→ What the task requires: Restate every entry verbatim; drop the pictures.

→ Input data:
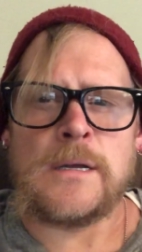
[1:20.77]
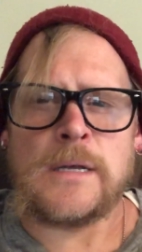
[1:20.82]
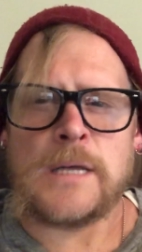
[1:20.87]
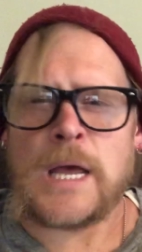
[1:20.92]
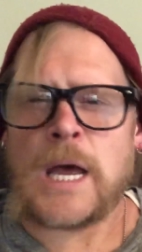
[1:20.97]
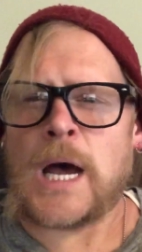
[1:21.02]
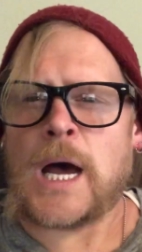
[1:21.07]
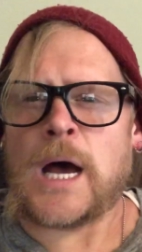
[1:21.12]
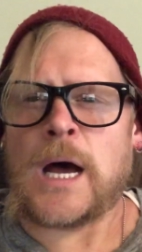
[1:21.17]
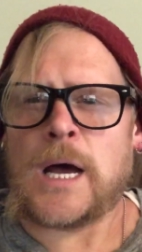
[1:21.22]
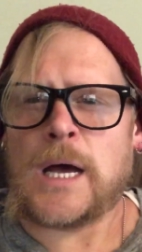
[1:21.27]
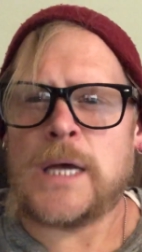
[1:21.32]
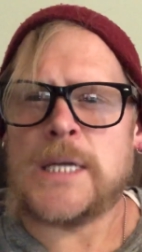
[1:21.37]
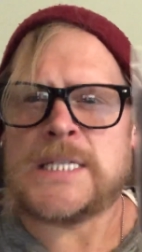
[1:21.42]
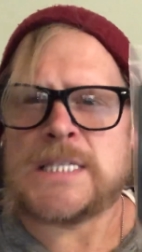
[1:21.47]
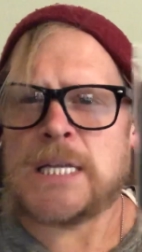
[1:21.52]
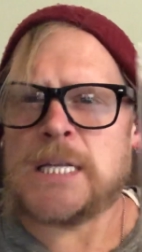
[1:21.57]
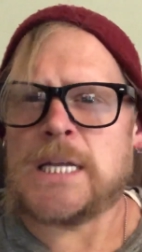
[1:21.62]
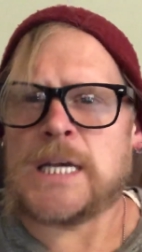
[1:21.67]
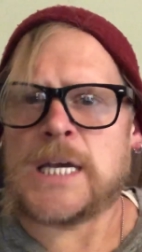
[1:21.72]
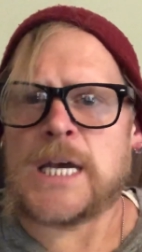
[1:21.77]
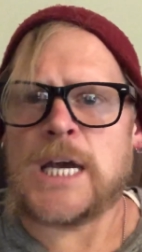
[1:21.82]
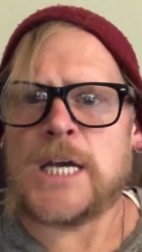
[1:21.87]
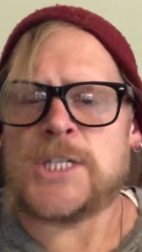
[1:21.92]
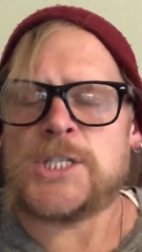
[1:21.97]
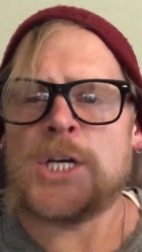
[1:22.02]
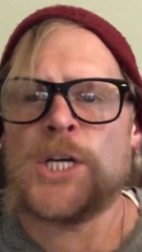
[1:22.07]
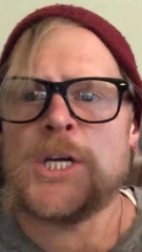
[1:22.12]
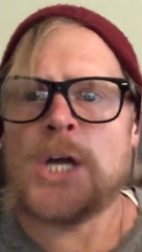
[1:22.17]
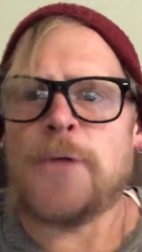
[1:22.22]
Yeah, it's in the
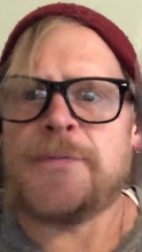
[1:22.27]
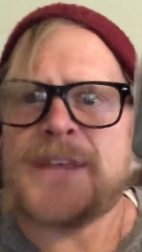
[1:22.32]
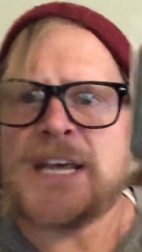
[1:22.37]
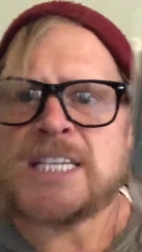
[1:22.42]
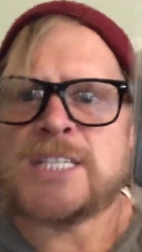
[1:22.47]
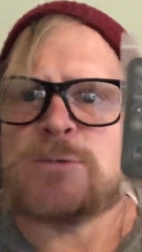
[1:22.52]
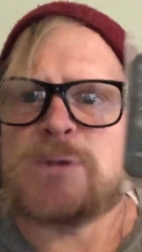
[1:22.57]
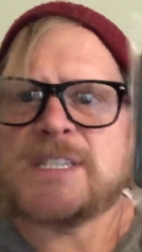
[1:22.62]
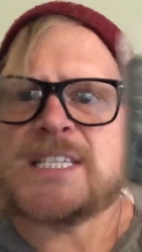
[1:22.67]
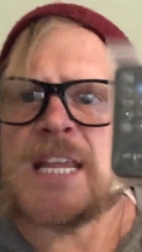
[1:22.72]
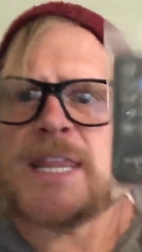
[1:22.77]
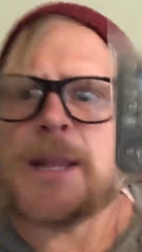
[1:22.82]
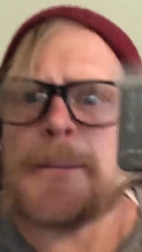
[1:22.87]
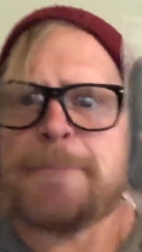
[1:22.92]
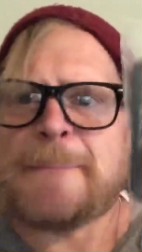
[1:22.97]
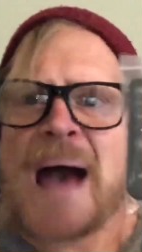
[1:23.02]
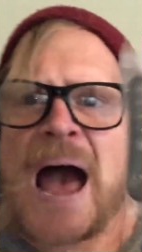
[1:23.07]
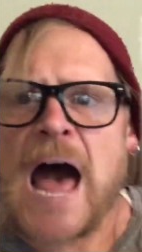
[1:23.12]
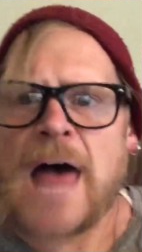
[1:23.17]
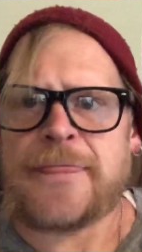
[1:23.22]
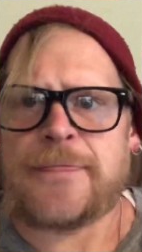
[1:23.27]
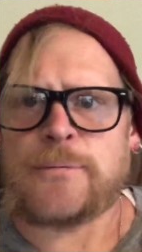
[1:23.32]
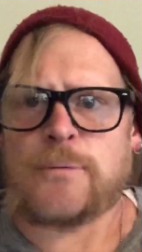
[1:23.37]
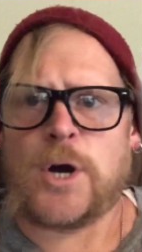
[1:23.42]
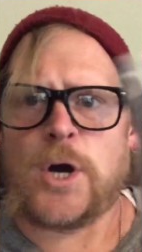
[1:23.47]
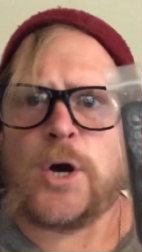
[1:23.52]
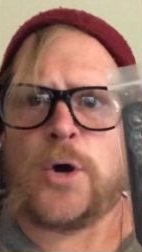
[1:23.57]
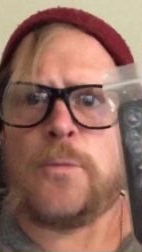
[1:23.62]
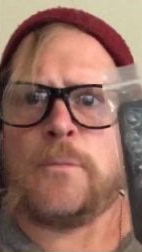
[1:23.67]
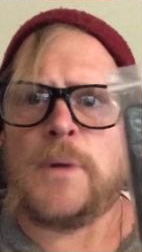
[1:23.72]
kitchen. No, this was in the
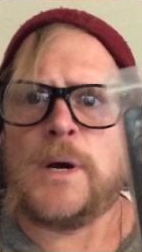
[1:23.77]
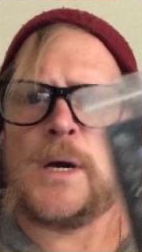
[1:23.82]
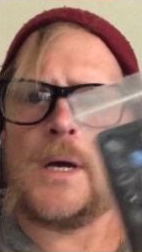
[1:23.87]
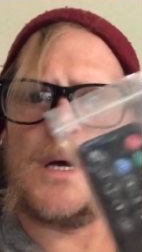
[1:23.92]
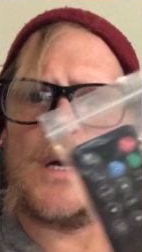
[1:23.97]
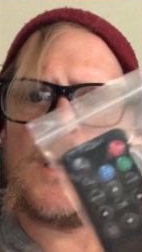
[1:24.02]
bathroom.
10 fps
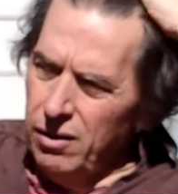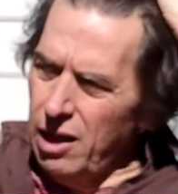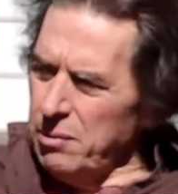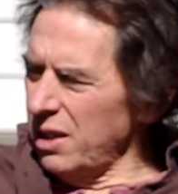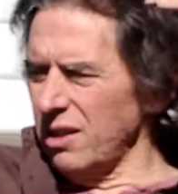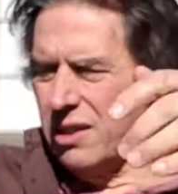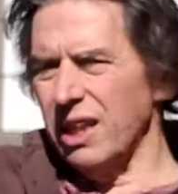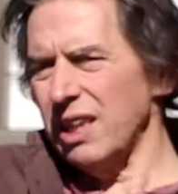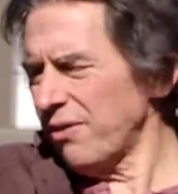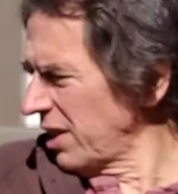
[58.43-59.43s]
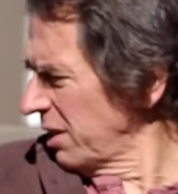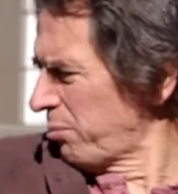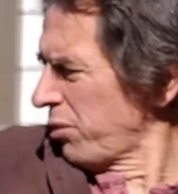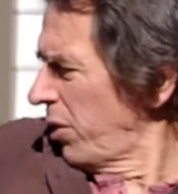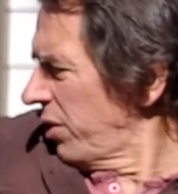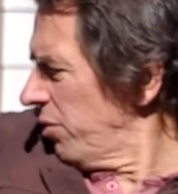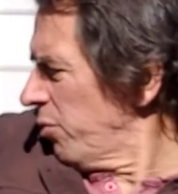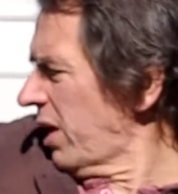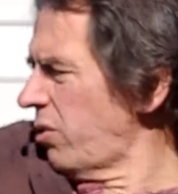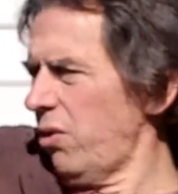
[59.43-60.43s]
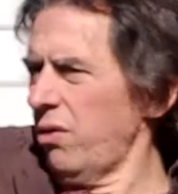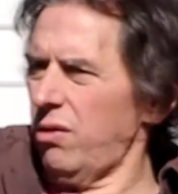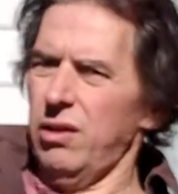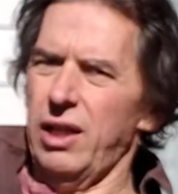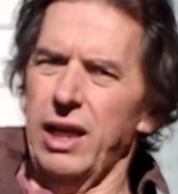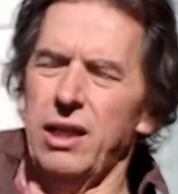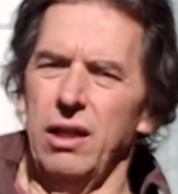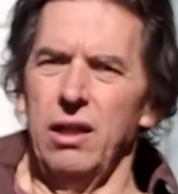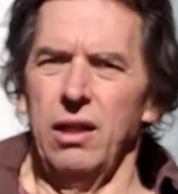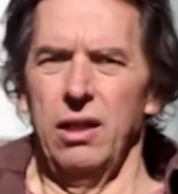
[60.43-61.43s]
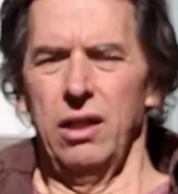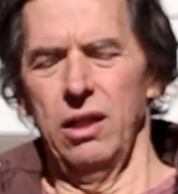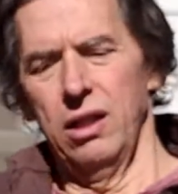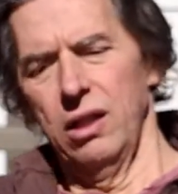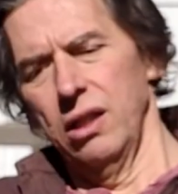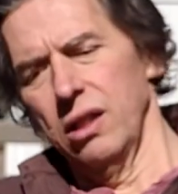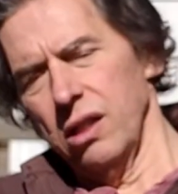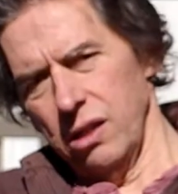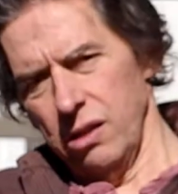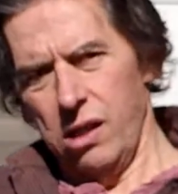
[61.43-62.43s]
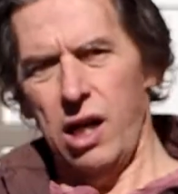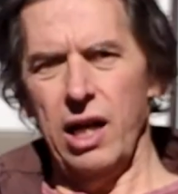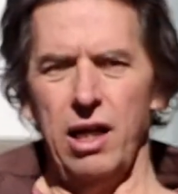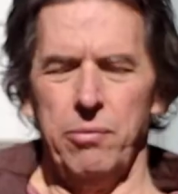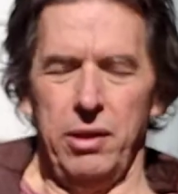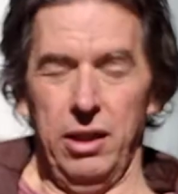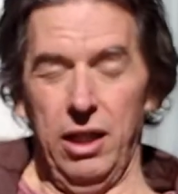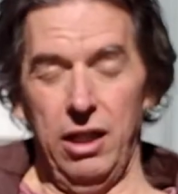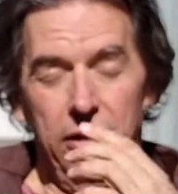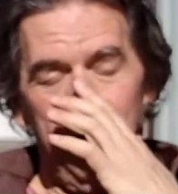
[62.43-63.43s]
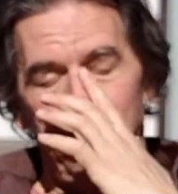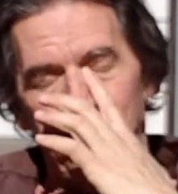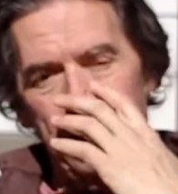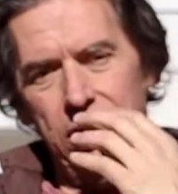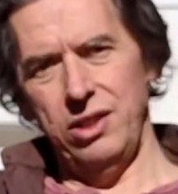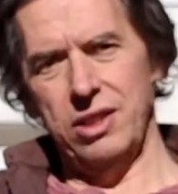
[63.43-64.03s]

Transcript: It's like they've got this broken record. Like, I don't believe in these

→ Task output:
[1:20.77]
[1:20.82]
[1:20.87]
[1:20.92]
[1:20.97]
[1:21.02]
[1:21.07]
[1:21.12]
[1:21.17]
[1:21.22]
[1:21.27]
[1:21.32]
[1:21.37]
[1:21.42]
[1:21.47]
[1:21.52]
[1:21.57]
[1:21.62]
[1:21.67]
[1:21.72]
[1:21.77]
[1:21.82]
[1:21.87]
[1:21.92]
[1:21.97]
[1:22.02]
[1:22.07]
[1:22.12]
[1:22.17]
[1:22.22]
Yeah, it's in the
[1:22.27]
[1:22.32]
[1:22.37]
[1:22.42]
[1:22.47]
[1:22.52]
[1:22.57]
[1:22.62]
[1:22.67]
[1:22.72]
[1:22.77]
[1:22.82]
[1:22.87]
[1:22.92]
[1:22.97]
[1:23.02]
[1:23.07]
[1:23.12]
[1:23.17]
[1:23.22]
[1:23.27]
[1:23.32]
[1:23.37]
[1:23.42]
[1:23.47]
[1:23.52]
[1:23.57]
[1:23.62]
[1:23.67]
[1:23.72]
kitchen. No, this was in the
[1:23.77]
[1:23.82]
[1:23.87]
[1:23.92]
[1:23.97]
[1:24.02]
bathroom.
10 fps
[58.43-59.43s]
[59.43-60.43s]
[60.43-61.43s]
[61.43-62.43s]
[62.43-63.43s]
[63.43-64.03s]

Transcript: It's like they've got this broken record. Like, I don't believe in these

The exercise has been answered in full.